▶ Given data:

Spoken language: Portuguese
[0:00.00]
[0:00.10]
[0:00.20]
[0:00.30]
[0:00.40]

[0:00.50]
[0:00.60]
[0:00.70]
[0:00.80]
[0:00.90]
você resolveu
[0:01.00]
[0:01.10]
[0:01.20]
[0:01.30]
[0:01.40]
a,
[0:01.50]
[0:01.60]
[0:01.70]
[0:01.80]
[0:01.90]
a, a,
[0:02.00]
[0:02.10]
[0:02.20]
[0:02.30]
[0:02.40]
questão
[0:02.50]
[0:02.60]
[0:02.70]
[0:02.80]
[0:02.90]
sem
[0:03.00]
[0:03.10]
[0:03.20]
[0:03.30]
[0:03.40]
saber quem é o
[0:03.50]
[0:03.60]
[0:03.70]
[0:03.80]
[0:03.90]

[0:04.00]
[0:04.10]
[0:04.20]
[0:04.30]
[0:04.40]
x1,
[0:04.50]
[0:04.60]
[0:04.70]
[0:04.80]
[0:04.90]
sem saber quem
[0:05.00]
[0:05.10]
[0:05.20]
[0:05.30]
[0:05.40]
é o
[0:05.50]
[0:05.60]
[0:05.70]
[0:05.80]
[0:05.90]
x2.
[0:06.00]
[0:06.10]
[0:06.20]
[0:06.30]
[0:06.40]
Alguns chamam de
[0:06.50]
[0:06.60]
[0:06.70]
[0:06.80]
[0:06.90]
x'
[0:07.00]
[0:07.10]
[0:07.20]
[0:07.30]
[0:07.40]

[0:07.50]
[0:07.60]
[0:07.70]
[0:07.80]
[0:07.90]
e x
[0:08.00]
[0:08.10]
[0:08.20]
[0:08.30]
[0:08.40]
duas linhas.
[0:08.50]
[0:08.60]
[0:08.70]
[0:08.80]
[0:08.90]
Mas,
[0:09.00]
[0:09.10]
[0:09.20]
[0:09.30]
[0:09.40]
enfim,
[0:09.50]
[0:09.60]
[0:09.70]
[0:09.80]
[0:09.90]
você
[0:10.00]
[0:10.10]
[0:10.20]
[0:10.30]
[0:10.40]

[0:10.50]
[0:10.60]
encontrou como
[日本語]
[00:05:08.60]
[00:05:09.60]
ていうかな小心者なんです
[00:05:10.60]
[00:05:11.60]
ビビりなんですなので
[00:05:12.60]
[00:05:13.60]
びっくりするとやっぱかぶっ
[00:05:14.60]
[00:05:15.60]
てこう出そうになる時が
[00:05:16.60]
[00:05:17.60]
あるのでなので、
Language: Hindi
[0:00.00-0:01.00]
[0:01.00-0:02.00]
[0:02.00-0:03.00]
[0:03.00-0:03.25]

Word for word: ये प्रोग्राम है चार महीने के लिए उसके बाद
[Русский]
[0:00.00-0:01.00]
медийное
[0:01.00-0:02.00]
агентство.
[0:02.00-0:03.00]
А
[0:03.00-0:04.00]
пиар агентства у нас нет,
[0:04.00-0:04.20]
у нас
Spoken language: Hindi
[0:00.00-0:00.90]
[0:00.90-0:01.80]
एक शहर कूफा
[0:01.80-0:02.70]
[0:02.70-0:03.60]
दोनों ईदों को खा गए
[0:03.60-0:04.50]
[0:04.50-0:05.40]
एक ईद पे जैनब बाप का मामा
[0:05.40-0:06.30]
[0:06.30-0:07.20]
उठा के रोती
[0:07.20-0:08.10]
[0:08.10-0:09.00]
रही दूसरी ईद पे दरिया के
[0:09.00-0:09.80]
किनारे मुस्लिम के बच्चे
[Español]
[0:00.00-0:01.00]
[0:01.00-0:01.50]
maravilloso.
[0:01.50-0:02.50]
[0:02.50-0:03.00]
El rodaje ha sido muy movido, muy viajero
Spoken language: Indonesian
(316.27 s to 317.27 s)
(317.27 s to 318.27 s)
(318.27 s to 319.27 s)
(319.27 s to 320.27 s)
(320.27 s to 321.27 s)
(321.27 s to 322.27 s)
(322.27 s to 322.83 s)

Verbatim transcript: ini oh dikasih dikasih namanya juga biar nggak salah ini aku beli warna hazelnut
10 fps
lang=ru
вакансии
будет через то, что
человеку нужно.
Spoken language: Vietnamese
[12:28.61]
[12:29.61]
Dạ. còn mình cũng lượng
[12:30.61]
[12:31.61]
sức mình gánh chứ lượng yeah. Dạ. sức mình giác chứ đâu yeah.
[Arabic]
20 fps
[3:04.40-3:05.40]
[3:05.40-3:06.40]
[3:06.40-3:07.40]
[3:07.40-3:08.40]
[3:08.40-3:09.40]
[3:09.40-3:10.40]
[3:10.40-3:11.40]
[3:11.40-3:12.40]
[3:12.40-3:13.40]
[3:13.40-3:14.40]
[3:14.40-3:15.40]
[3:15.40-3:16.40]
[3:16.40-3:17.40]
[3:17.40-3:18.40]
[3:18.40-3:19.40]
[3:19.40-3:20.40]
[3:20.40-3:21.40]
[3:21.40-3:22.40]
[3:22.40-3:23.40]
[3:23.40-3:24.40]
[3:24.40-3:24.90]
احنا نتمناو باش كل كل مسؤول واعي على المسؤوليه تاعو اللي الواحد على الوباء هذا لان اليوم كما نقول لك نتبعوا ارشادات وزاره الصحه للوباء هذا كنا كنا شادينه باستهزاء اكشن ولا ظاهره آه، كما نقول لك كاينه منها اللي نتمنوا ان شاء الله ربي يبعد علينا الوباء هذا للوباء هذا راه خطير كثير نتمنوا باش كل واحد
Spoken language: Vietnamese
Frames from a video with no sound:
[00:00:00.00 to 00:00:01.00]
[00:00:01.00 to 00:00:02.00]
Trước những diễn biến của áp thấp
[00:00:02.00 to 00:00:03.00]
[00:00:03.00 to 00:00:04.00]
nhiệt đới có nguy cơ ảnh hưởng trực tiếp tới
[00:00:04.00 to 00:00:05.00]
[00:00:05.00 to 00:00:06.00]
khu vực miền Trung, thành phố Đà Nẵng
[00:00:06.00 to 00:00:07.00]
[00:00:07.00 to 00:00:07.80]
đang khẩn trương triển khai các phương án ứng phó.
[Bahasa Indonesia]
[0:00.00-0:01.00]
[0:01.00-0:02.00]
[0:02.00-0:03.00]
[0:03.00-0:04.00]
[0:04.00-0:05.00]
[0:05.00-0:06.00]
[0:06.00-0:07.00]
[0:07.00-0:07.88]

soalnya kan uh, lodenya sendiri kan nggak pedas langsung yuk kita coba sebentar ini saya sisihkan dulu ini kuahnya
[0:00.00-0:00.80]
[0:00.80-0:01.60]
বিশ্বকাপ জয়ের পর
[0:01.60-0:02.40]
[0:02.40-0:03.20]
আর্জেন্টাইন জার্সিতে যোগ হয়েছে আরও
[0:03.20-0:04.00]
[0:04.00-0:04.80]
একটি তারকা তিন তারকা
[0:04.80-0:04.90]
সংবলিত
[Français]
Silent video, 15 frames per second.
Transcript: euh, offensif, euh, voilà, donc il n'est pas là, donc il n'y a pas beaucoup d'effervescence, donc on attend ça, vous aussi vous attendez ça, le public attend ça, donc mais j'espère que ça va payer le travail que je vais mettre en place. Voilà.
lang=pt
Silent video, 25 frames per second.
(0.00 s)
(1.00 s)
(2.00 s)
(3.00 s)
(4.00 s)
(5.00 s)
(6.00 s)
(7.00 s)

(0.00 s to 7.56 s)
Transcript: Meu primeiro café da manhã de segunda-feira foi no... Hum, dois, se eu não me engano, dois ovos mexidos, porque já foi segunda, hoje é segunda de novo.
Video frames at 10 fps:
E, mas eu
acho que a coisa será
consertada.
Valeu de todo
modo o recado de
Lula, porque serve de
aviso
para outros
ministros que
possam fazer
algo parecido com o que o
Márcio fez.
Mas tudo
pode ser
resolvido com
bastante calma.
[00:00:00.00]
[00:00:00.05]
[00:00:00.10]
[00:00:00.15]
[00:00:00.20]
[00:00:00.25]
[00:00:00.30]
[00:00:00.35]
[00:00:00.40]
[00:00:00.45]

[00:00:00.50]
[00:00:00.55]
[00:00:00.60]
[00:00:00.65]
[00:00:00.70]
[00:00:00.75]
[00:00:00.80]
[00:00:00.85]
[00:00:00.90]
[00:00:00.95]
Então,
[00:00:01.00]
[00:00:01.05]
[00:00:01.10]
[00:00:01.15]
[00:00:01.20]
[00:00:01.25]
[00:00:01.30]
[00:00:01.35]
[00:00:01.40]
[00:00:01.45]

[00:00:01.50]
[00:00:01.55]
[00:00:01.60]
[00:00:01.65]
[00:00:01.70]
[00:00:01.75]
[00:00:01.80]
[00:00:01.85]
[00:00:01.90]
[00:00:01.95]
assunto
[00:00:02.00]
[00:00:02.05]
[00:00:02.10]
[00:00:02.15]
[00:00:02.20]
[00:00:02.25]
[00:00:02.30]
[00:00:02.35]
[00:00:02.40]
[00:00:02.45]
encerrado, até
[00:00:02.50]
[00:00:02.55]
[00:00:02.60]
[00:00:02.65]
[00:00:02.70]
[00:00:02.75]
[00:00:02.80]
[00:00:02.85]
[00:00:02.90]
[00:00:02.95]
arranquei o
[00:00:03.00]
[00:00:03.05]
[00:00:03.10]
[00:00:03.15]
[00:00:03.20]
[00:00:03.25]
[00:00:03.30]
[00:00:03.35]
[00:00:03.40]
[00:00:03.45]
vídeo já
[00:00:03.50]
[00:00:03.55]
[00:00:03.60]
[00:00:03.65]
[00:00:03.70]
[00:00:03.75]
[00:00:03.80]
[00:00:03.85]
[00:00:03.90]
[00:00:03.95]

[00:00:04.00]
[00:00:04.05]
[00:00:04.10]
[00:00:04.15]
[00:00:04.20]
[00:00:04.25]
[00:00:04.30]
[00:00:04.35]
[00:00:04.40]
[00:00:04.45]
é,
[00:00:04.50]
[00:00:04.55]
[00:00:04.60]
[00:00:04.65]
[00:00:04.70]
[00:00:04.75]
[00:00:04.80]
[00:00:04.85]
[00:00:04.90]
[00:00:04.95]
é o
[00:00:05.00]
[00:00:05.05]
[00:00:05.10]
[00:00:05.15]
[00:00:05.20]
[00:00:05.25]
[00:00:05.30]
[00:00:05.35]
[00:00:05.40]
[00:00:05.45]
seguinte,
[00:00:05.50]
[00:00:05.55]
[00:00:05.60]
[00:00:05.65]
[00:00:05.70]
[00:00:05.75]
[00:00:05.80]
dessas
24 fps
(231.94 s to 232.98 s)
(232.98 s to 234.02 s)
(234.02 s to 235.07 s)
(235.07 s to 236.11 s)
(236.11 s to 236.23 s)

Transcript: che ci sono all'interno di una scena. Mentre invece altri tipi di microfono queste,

▶ Work to be completed: Please output only the lines from the first line of the entries through the line with "Word for word: ये", both included, exactly as written.

▶ Expected answer:
Spoken language: Portuguese
[0:00.00]
[0:00.10]
[0:00.20]
[0:00.30]
[0:00.40]

[0:00.50]
[0:00.60]
[0:00.70]
[0:00.80]
[0:00.90]
você resolveu
[0:01.00]
[0:01.10]
[0:01.20]
[0:01.30]
[0:01.40]
a,
[0:01.50]
[0:01.60]
[0:01.70]
[0:01.80]
[0:01.90]
a, a,
[0:02.00]
[0:02.10]
[0:02.20]
[0:02.30]
[0:02.40]
questão
[0:02.50]
[0:02.60]
[0:02.70]
[0:02.80]
[0:02.90]
sem
[0:03.00]
[0:03.10]
[0:03.20]
[0:03.30]
[0:03.40]
saber quem é o
[0:03.50]
[0:03.60]
[0:03.70]
[0:03.80]
[0:03.90]

[0:04.00]
[0:04.10]
[0:04.20]
[0:04.30]
[0:04.40]
x1,
[0:04.50]
[0:04.60]
[0:04.70]
[0:04.80]
[0:04.90]
sem saber quem
[0:05.00]
[0:05.10]
[0:05.20]
[0:05.30]
[0:05.40]
é o
[0:05.50]
[0:05.60]
[0:05.70]
[0:05.80]
[0:05.90]
x2.
[0:06.00]
[0:06.10]
[0:06.20]
[0:06.30]
[0:06.40]
Alguns chamam de
[0:06.50]
[0:06.60]
[0:06.70]
[0:06.80]
[0:06.90]
x'
[0:07.00]
[0:07.10]
[0:07.20]
[0:07.30]
[0:07.40]

[0:07.50]
[0:07.60]
[0:07.70]
[0:07.80]
[0:07.90]
e x
[0:08.00]
[0:08.10]
[0:08.20]
[0:08.30]
[0:08.40]
duas linhas.
[0:08.50]
[0:08.60]
[0:08.70]
[0:08.80]
[0:08.90]
Mas,
[0:09.00]
[0:09.10]
[0:09.20]
[0:09.30]
[0:09.40]
enfim,
[0:09.50]
[0:09.60]
[0:09.70]
[0:09.80]
[0:09.90]
você
[0:10.00]
[0:10.10]
[0:10.20]
[0:10.30]
[0:10.40]

[0:10.50]
[0:10.60]
encontrou como
[日本語]
[00:05:08.60]
[00:05:09.60]
ていうかな小心者なんです
[00:05:10.60]
[00:05:11.60]
ビビりなんですなので
[00:05:12.60]
[00:05:13.60]
びっくりするとやっぱかぶっ
[00:05:14.60]
[00:05:15.60]
てこう出そうになる時が
[00:05:16.60]
[00:05:17.60]
あるのでなので、
Language: Hindi
[0:00.00-0:01.00]
[0:01.00-0:02.00]
[0:02.00-0:03.00]
[0:03.00-0:03.25]

Word for word: ये प्रोग्राम है चार महीने के लिए उसके बाद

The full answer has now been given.